> [Directions]:
Please restate each entry that appears below word for word, without its pictures.

(Exercise inputs)

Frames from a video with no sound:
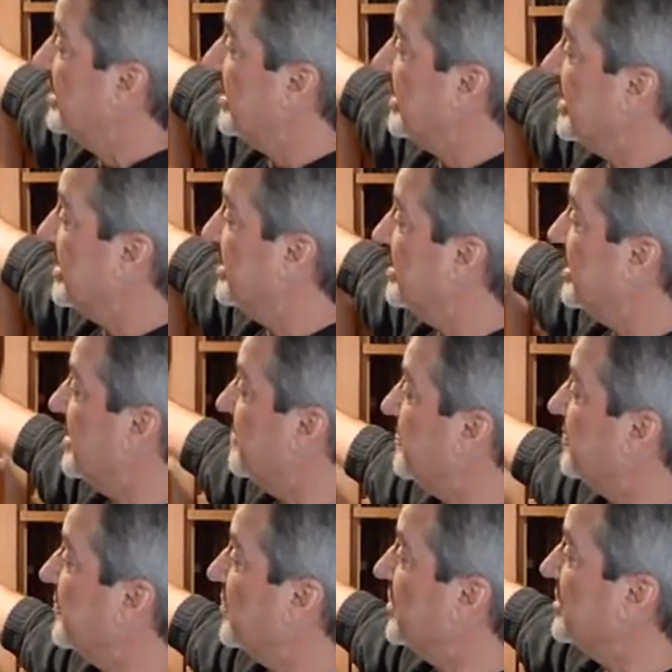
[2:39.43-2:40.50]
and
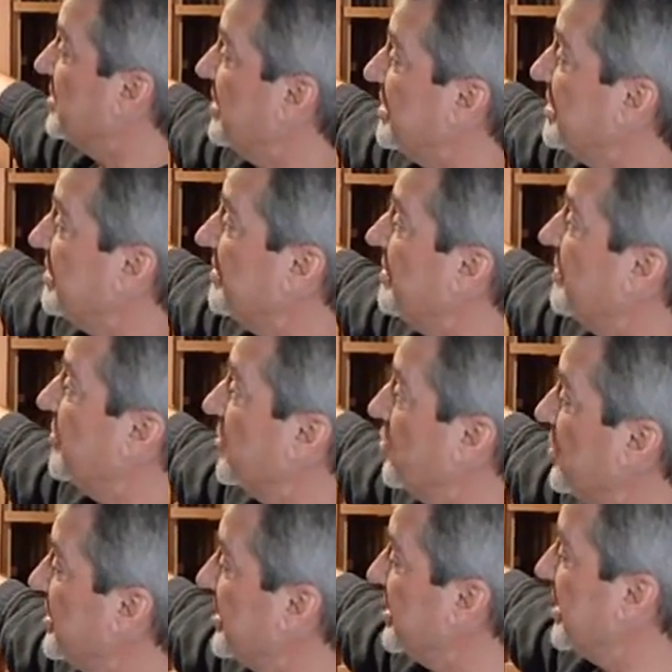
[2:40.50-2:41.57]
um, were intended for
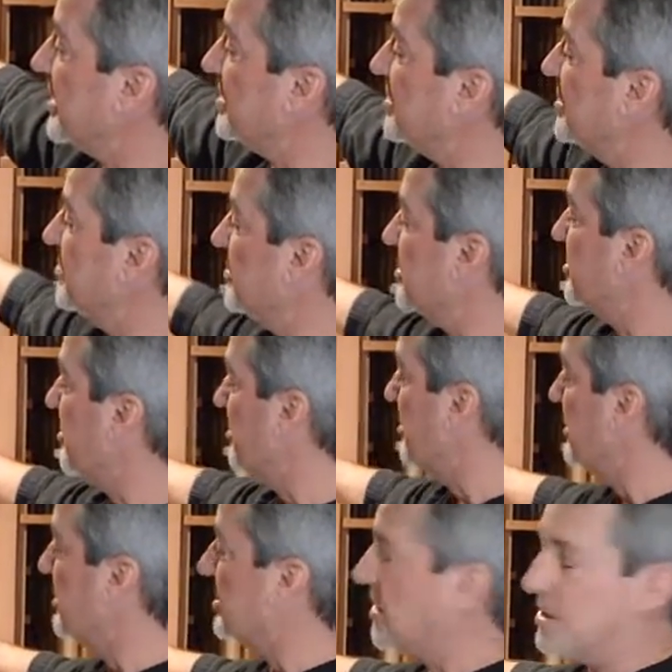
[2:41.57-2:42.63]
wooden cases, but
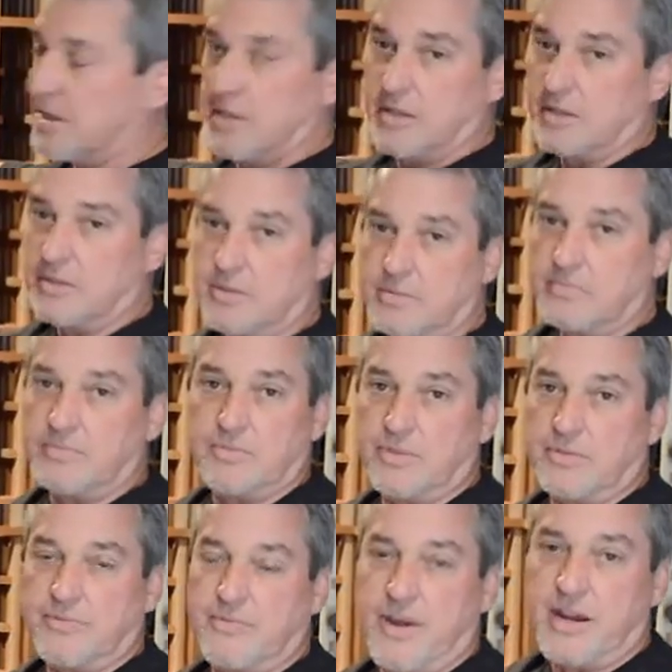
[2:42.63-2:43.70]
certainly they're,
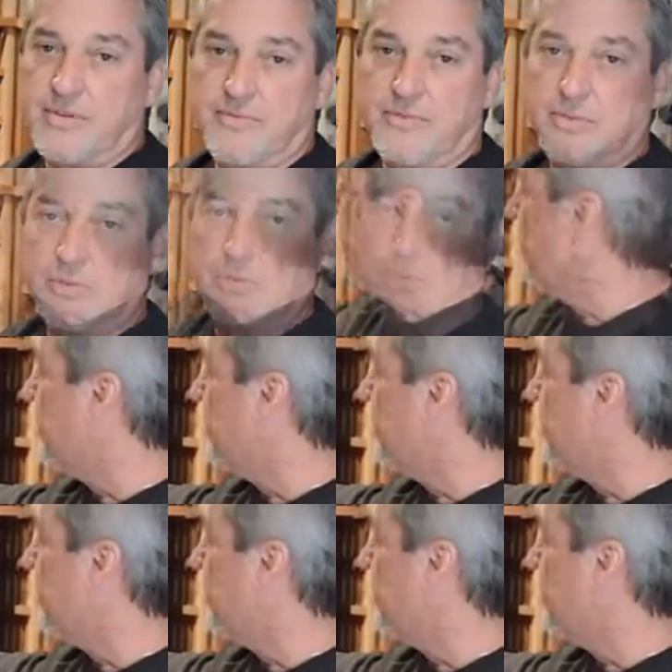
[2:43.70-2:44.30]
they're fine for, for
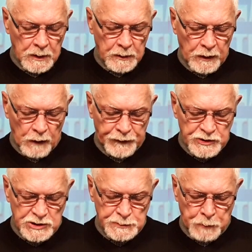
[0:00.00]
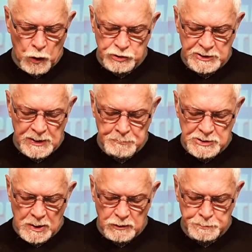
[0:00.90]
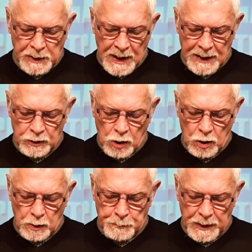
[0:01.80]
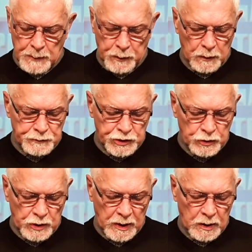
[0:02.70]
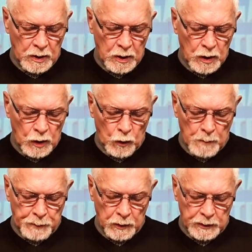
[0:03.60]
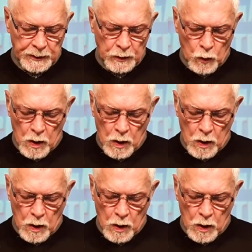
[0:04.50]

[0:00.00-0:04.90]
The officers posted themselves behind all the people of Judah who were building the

(End Exercise inputs)

> [Answer space]:
Frames from a video with no sound:
[2:39.43-2:40.50]
and
[2:40.50-2:41.57]
um, were intended for
[2:41.57-2:42.63]
wooden cases, but
[2:42.63-2:43.70]
certainly they're,
[2:43.70-2:44.30]
they're fine for, for
[0:00.00]
[0:00.90]
[0:01.80]
[0:02.70]
[0:03.60]
[0:04.50]

[0:00.00-0:04.90]
The officers posted themselves behind all the people of Judah who were building the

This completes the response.